Les transferts d’argent envoyés par les membres de la diaspora représentent aujourd’hui une ressource financière majeure pour de nombreux pays africains. En 2025, cette « économie de la diaspora » continue de croître, suscitant de plus en plus d’intérêt de la part des gouvernements, des institutions financières et des acteurs du développement. Mais cette manne est-elle réellement un levier durable pour les économies locales ? Analyse.
Des montants qui rivalisent avec l’aide publique au développement
Selon les dernières estimations de la Banque mondiale, les transferts de fonds vers l’Afrique subsaharienne ont atteint 56 milliards de dollars en 2024, en légère hausse par rapport à l’année précédente. Dans certains pays, comme le Nigéria, le Sénégal, le Togo ou les Comores, ces envois d’argent représentent une part significative du PIB, parfois plus de 10 %.
Contrairement à l’aide publique au développement ou aux investissements étrangers, ces transferts sont directs, réguliers et relativement stables, même en période de crise. Ils servent souvent à couvrir des besoins essentiels : logement, santé, scolarité, alimentation, ou encore petits investissements familiaux.
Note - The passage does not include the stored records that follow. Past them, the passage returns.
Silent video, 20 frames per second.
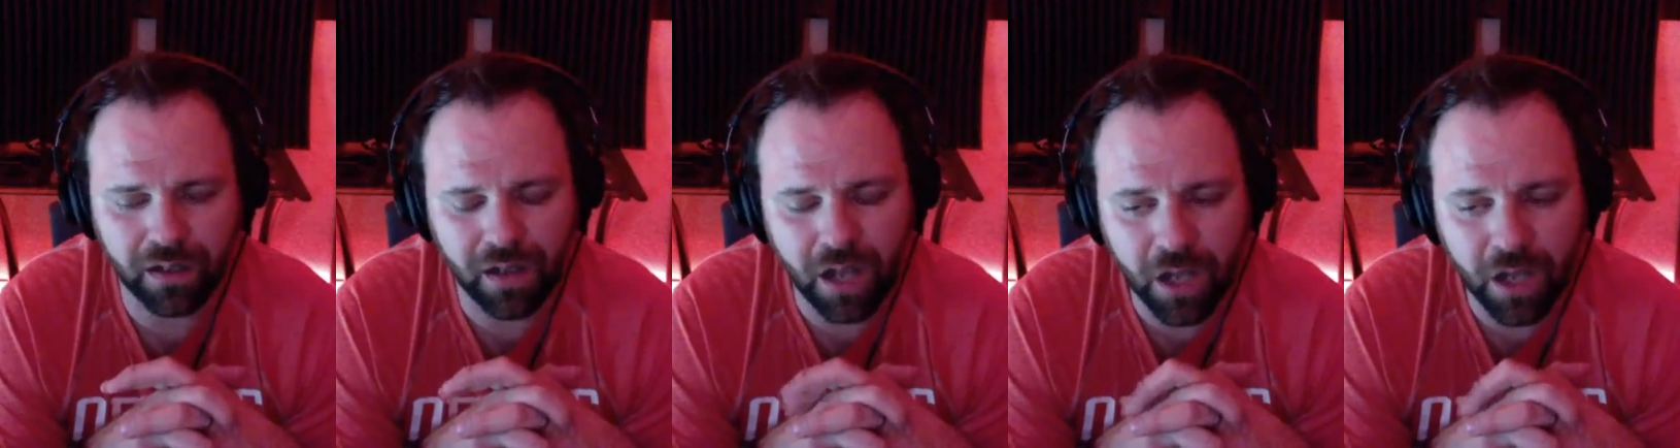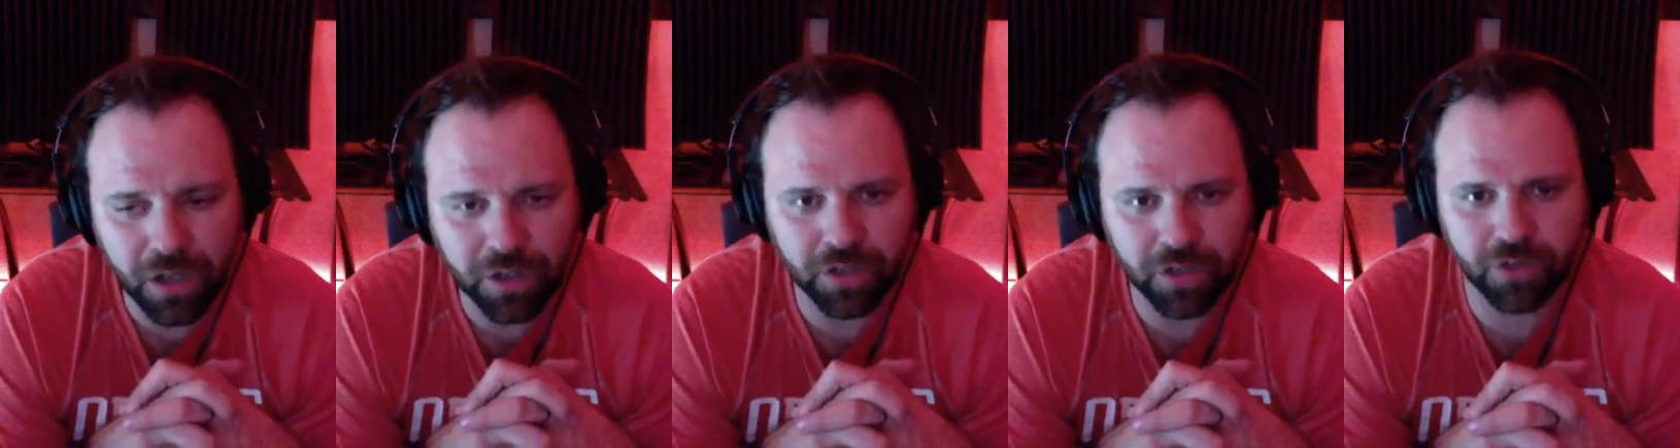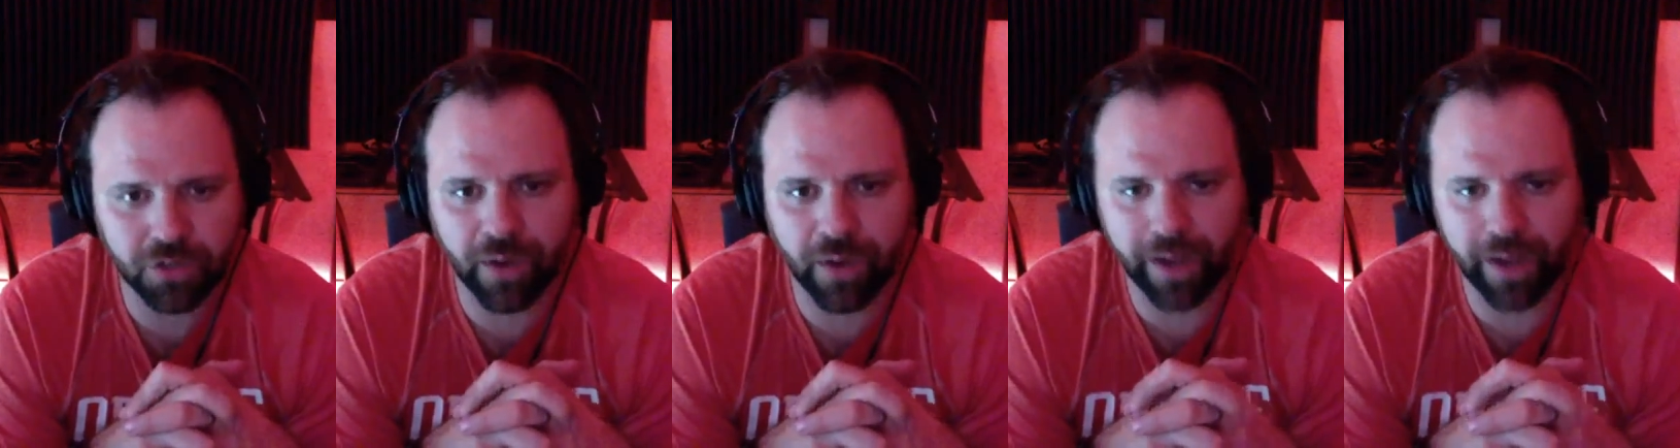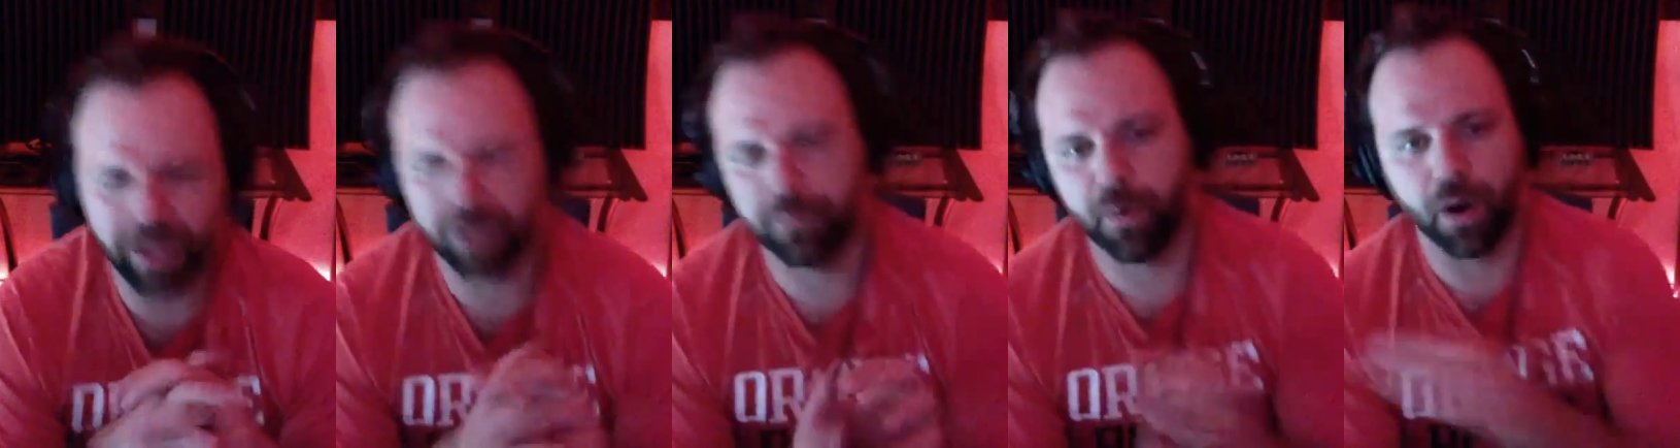
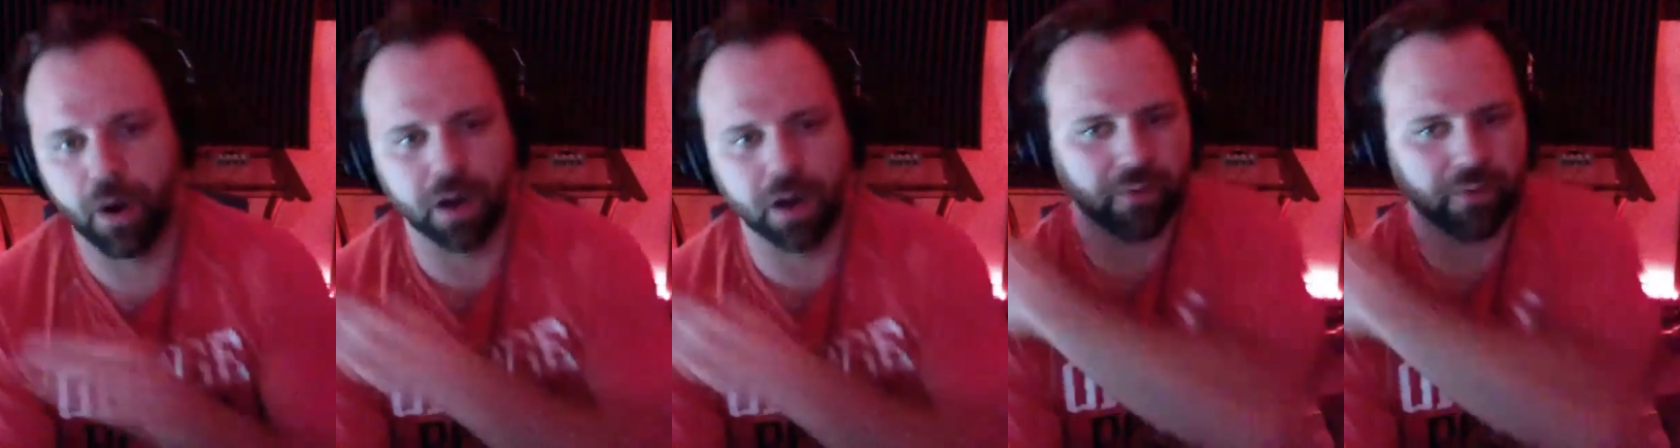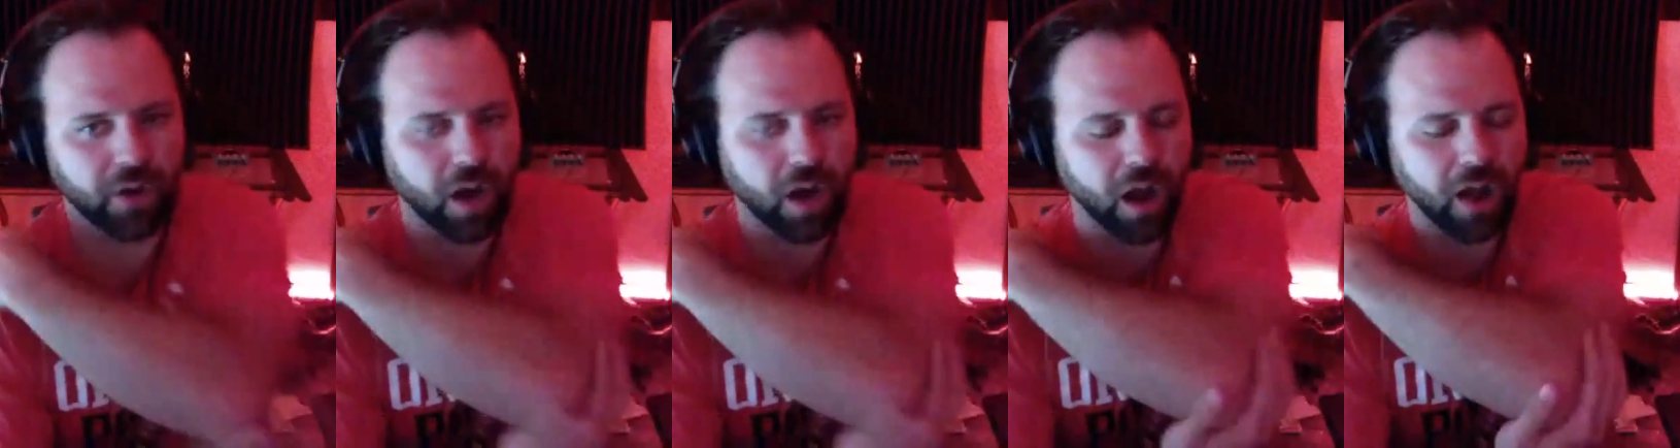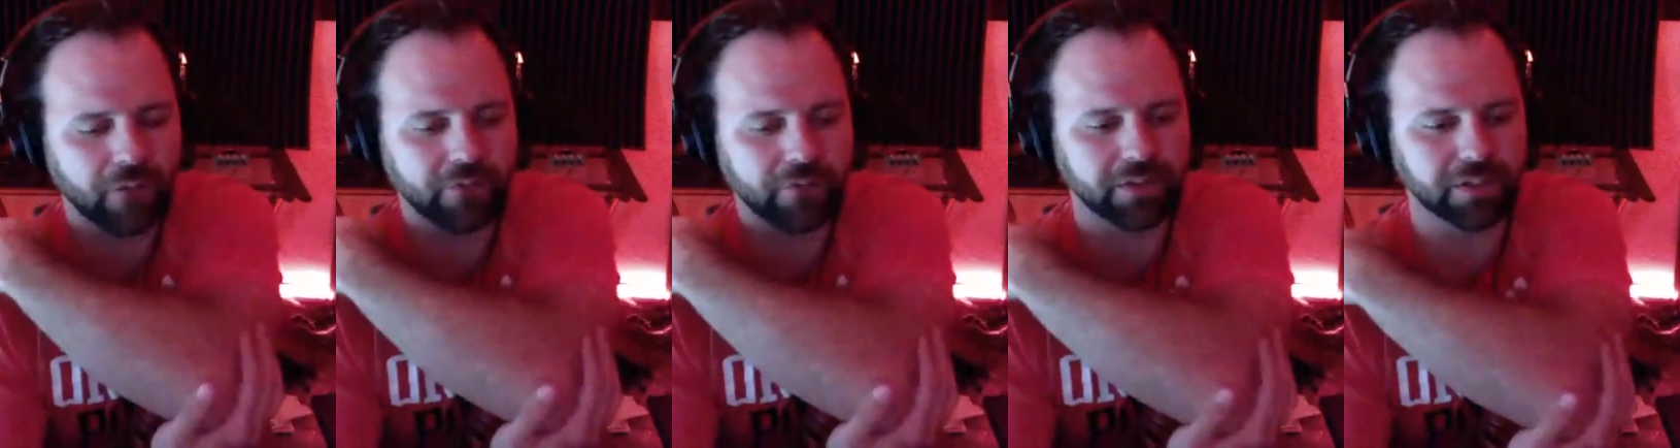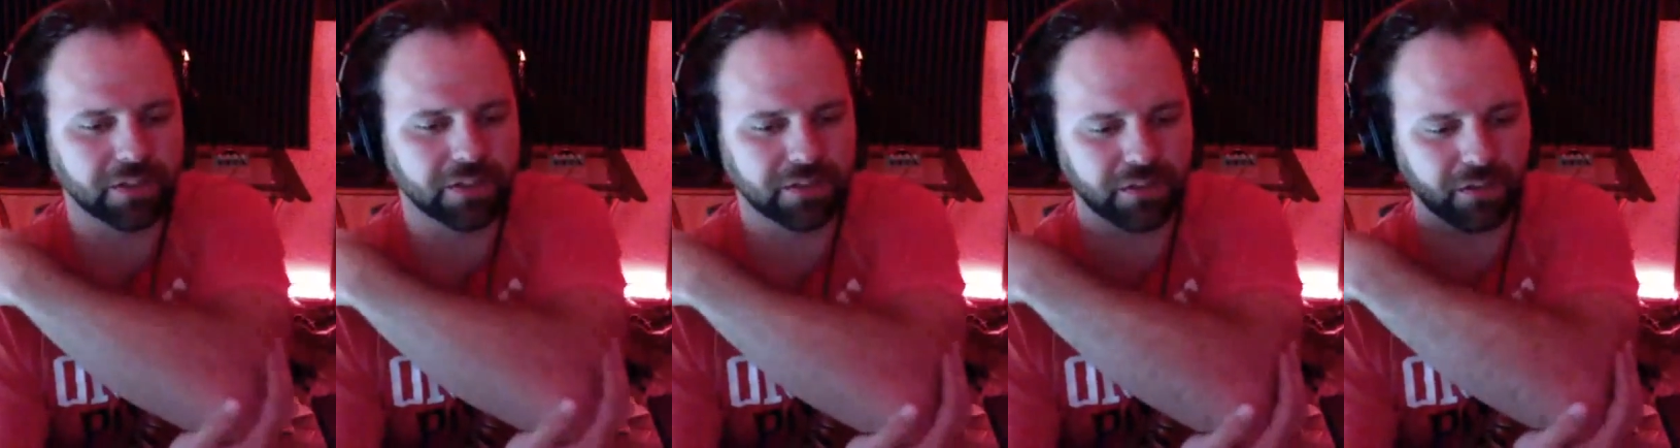underrated part of our
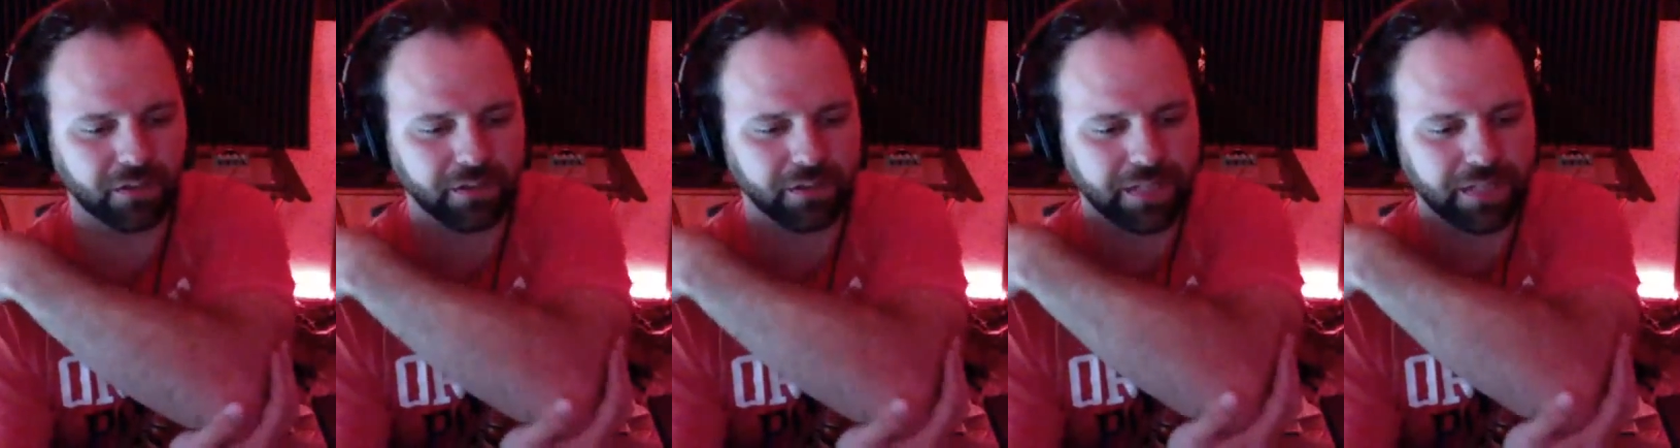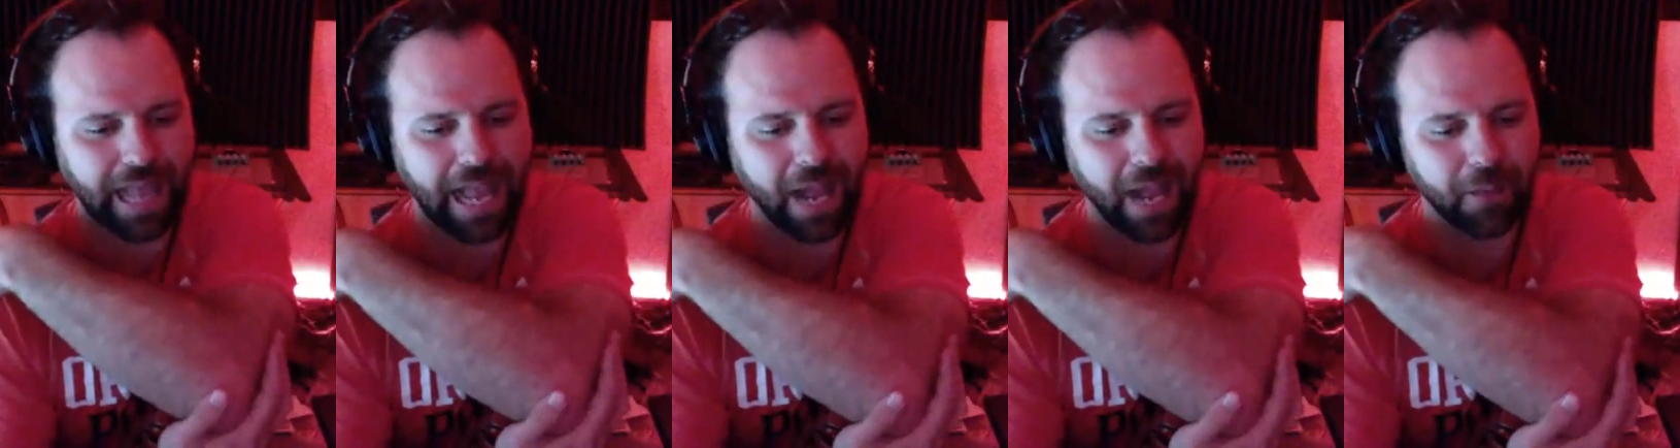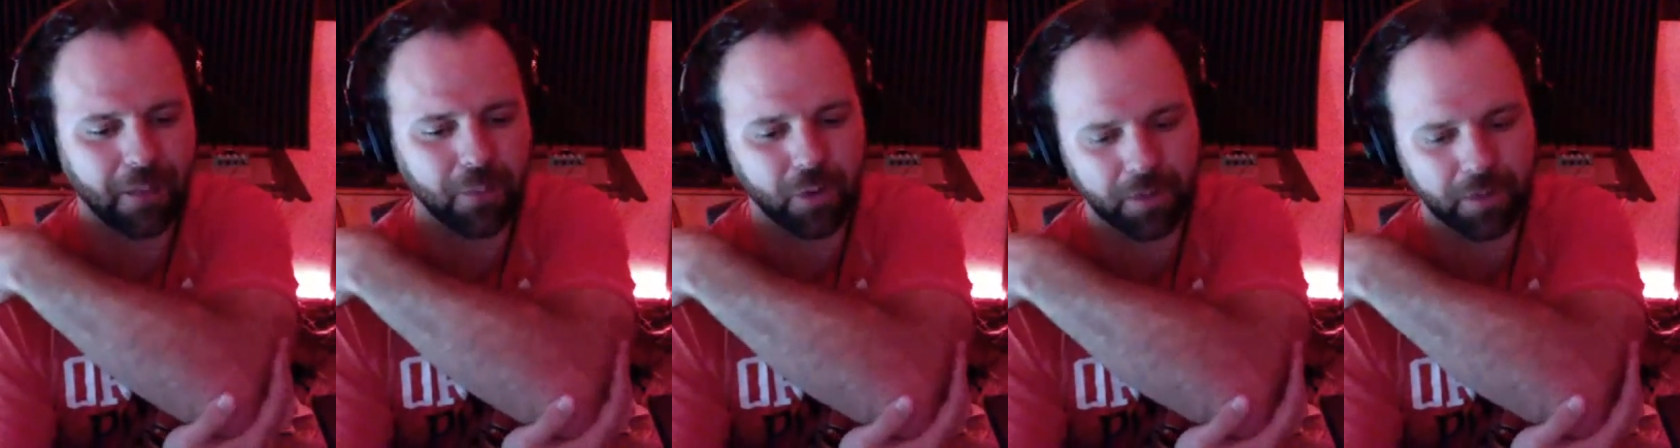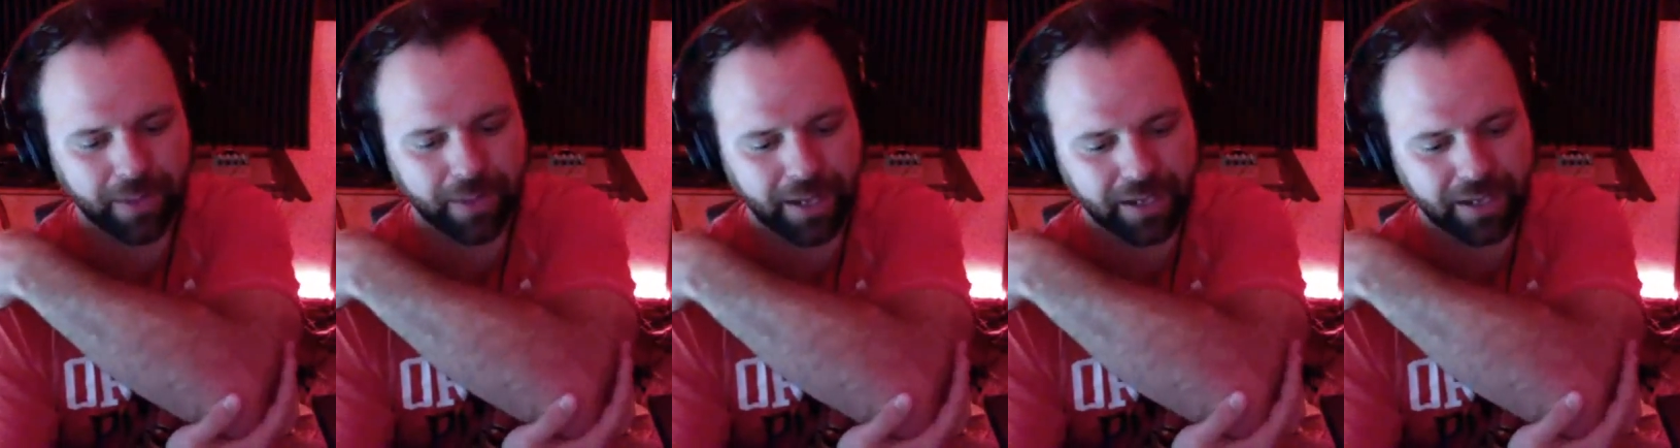offense is those
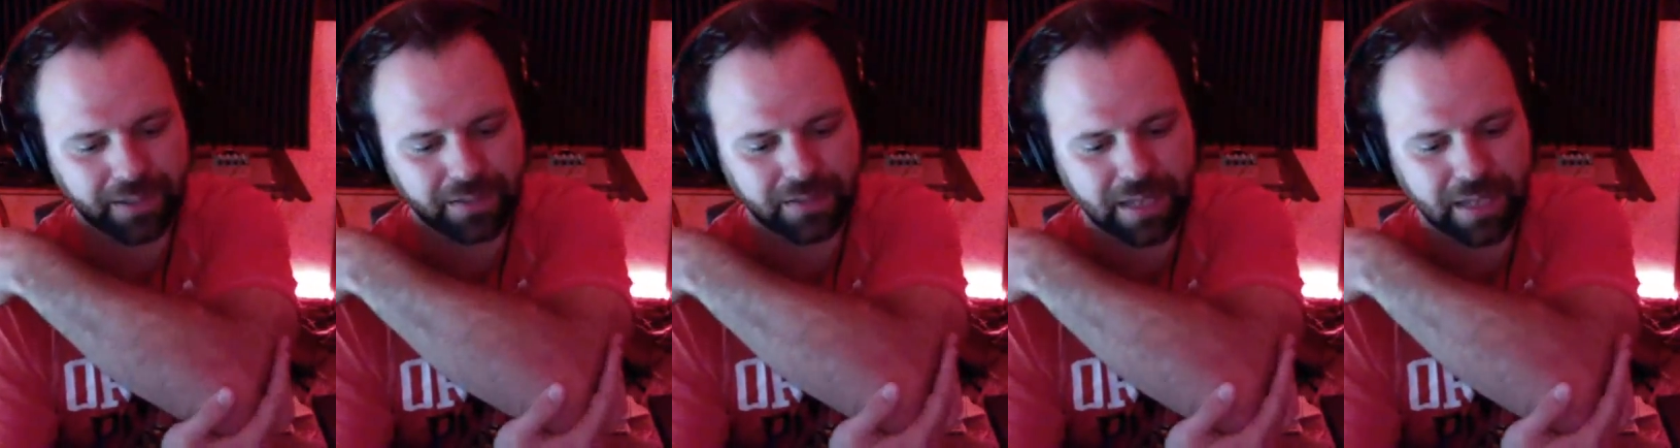Cowboy backs.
Un soutien vital pour les ménages
Les envois de la diaspora jouent un rôle crucial dans la réduction de la pauvreté, notamment dans les zones rurales où l’accès aux services financiers formels reste limité. Ils permettent de lisser les revenus, d’absorber les chocs économiques et de financer l’ascension sociale de nombreux bénéficiaires.
Dans des pays comme le Mali, la Guinée ou le Burkina Faso, les transferts de fonds sont également utilisés pour financer des projets communautaires, tels que la construction d’écoles, de dispensaires ou de forages d’eau. La diaspora devient ainsi un acteur de développement local à part entière.
Des limites à ne pas négliger
Malgré leur importance, les transferts de fonds n’ont pas toujours un impact structurant sur l’économie nationale. Utilisés principalement pour la consommation courante, ils peinent souvent à se transformer en investissements productifs à long terme.
De plus, les coûts de transfert restent élevés dans certaines régions, notamment en Afrique centrale, où les commissions atteignent encore 8 à 10 % du montant envoyé. Cela réduit la somme effectivement perçue par les familles.
Enfin, cette dépendance croissante à l’argent de la diaspora peut masquer l’inefficacité des politiques publiques ou freiner la mobilisation de ressources internes.
Vers une meilleure valorisation de la diaspora
Conscients du potentiel de cette ressource, plusieurs pays africains mettent en place des politiques incitatives pour canaliser les transferts de fonds vers des projets d’investissement local. Des banques créent des produits financiers dédiés aux diasporas (comptes d’épargne, emprunts obligataires, fonds d’investissement), et certaines capitales africaines organisent désormais des forums économiques de la diaspora.
Par ailleurs, la digitalisation des transferts via le mobile money et les fintechs réduit progressivement les coûts et accroît la transparence des flux.
Une manne à structurer
Les transferts de fonds ne sont ni une solution miracle, ni une simple aide informelle. Ils constituent un outil puissant mais encore sous-exploité pour le développement local.
À condition d’être mieux canalisés, accompagnés et articulés aux politiques publiques, ils peuvent devenir un levier durable pour renforcer la résilience économique et sociale des pays africains.